Barbara Louise Balfour, Dean of Men's daughter
her dad was cock of the university walk
professor of cellular biology
ombudsman, civic minded activist,
a duck hunter hidden in his blind.
a duck hunter hidden in his blind.
He twice won the Hope Award
"but I never had any," Barbara would say,
"not from him and not from my mother."
As faculty wives do Mrs. Balfour sought self-betterment
auditing graduate courses in the English Department
including one on the 20th century American novel
the prof kept talking about alienation
till one day Mrs. Balfour raised her hand and spoke,
"I don't understand why all these characters have to be lonely.
with all the many clubs and societies they could join."
I thought then of Barbara Louise,
alone with the alone, unjoined, unappeased.
Schizophrenia has never been explained
the Greek simply means broken-heartedness.
Explain that to me, explain it to her father and mother--
a teen breaks in two, and the parts start yacking at each other.
Split-brained Barbara went back into asylum.
"I don't have to live like this," she said.

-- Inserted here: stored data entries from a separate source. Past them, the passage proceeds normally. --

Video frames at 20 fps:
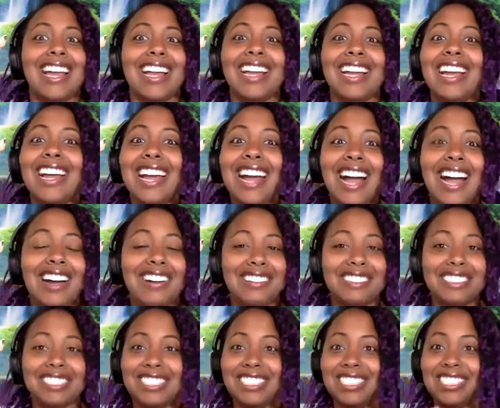mm-hmm. I
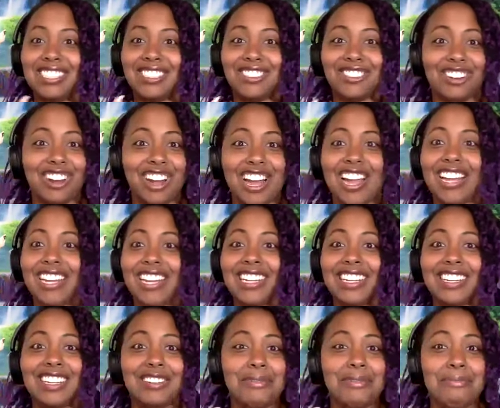was just trying
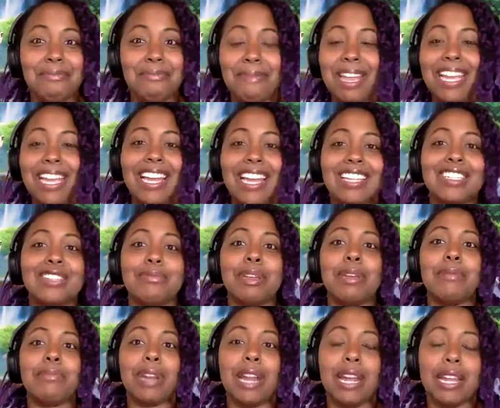to make ends
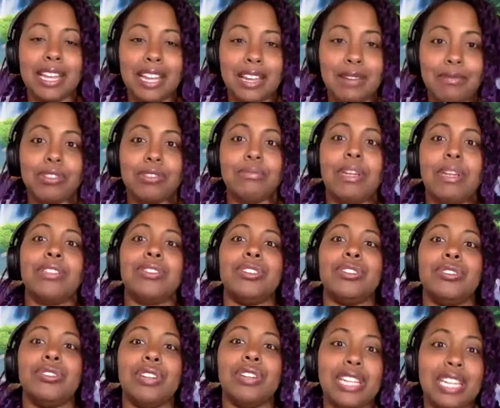meet, but I kept my
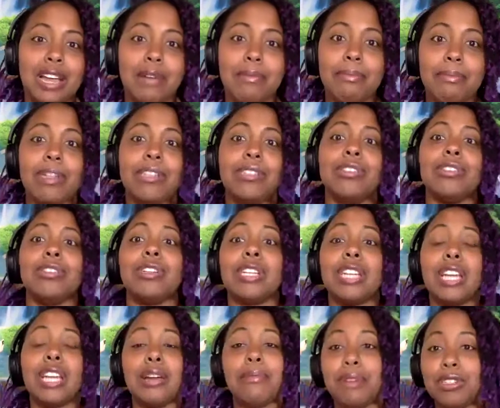journal. I kept my journal. I
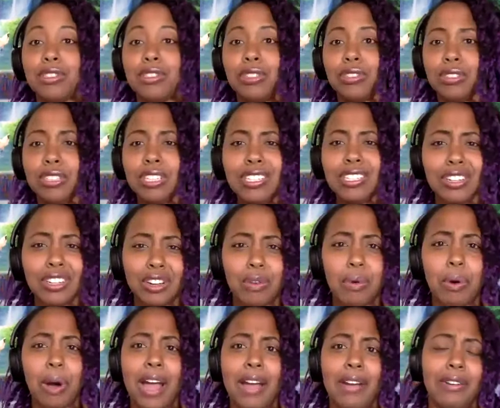kept my journal. And it took a
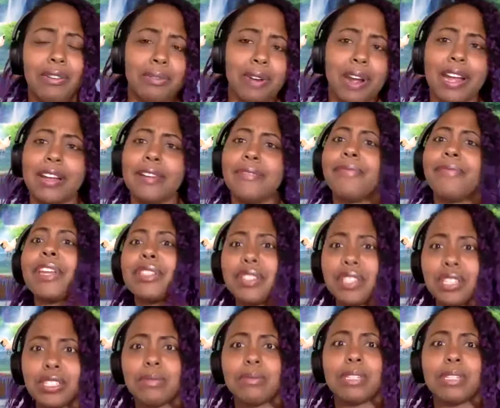while, right? It
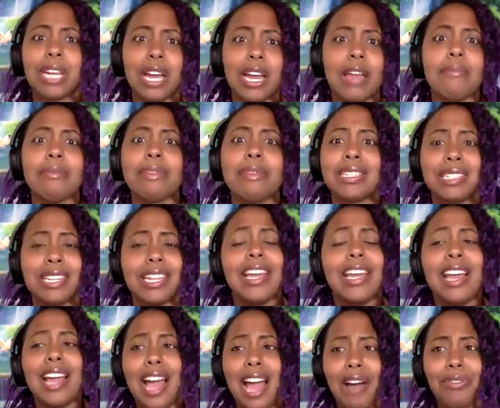took some mm-hmm. time because
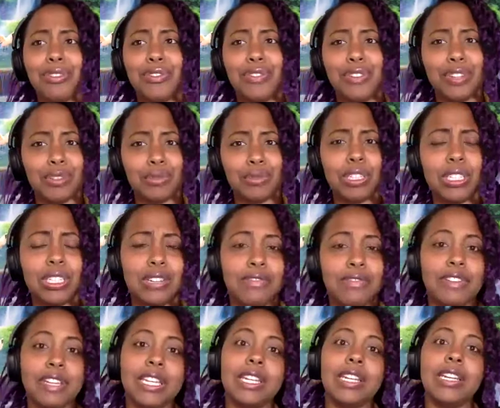mm-hmm. I was feeling mm-hmm. really
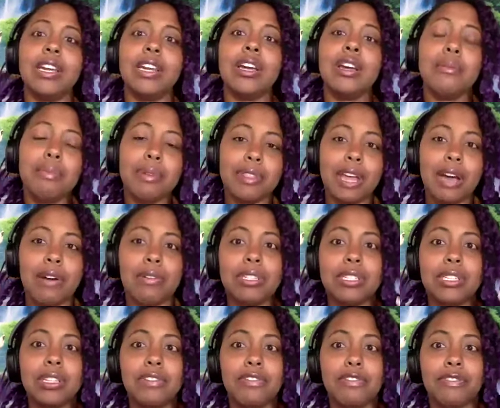defeated, but that
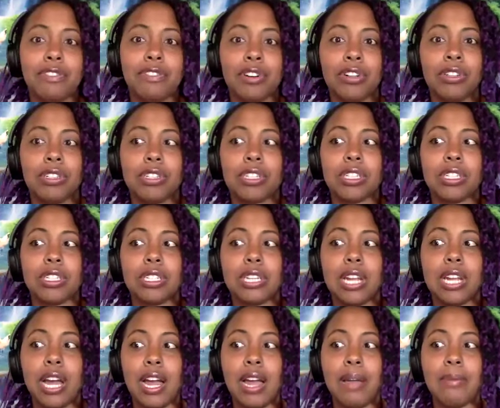was the first
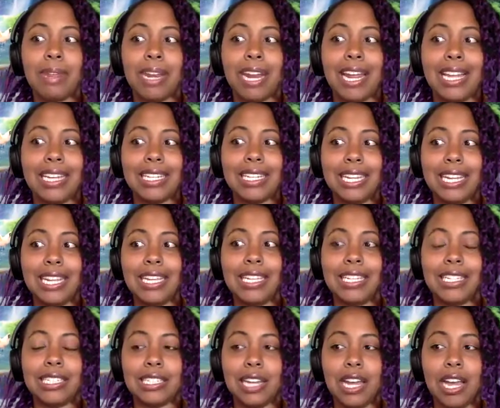time that I had
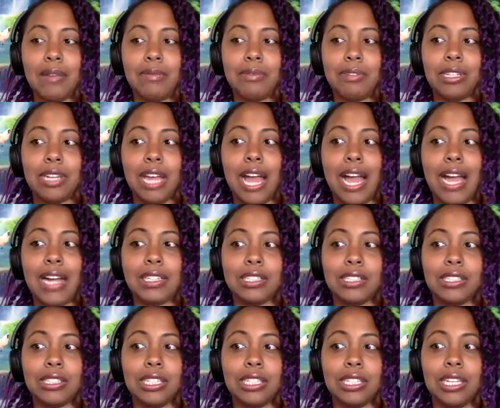taken time to
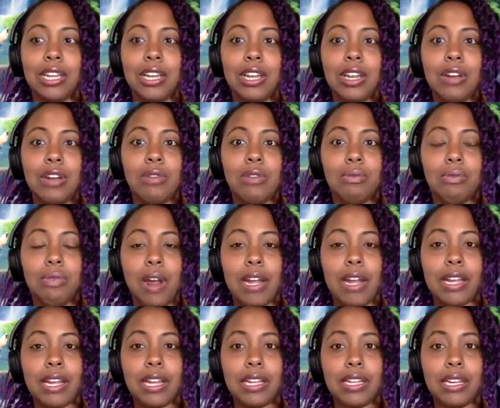actually
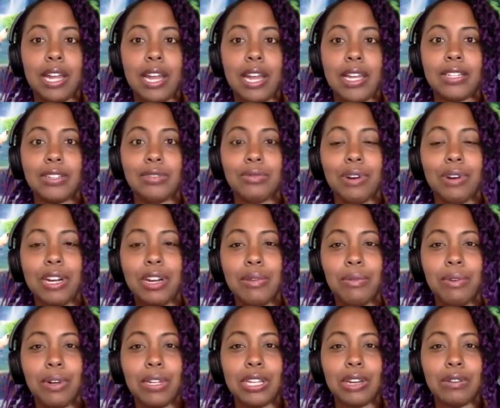recognize what it
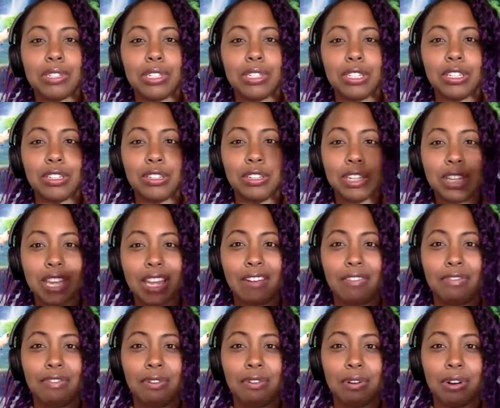was I was looking
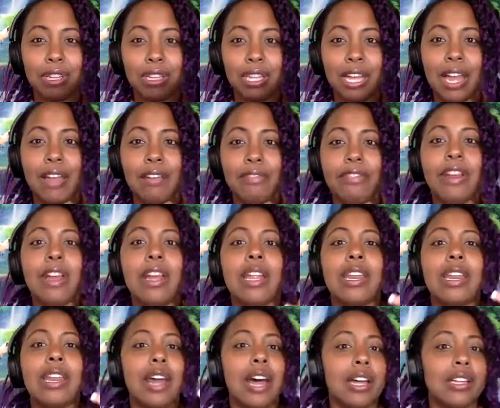for in life,
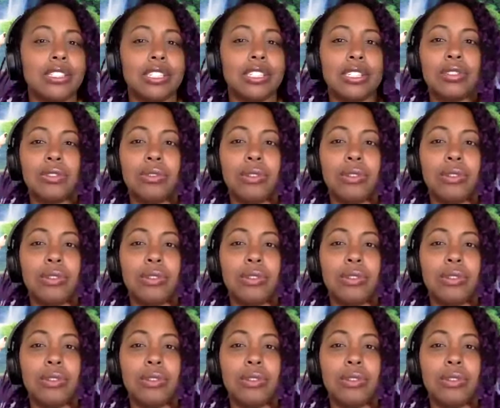not just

"Crafty Barbara acted sane," she’d tell me,
“they let her out of her cell, a few days later she was dead."
A decade later her prophesy came true.
Daddy and Mama were Barb’s two faces—
the gifted girl who wrestled with The Faerie Queene
and the unclubbable one who couldn’t understand people.
Where are you tonight, sweet Louise
as I visit the white ashes they made of you
“I’m a woman made of paper,” you used to say—
the ones you wrote, the ones you read
the one they’d stamp when you were dead.
Did you ignite like paper at Fahrenheit 451
in the roar of that crematorium
when you became Daddy’s duck and shot yourself in the head?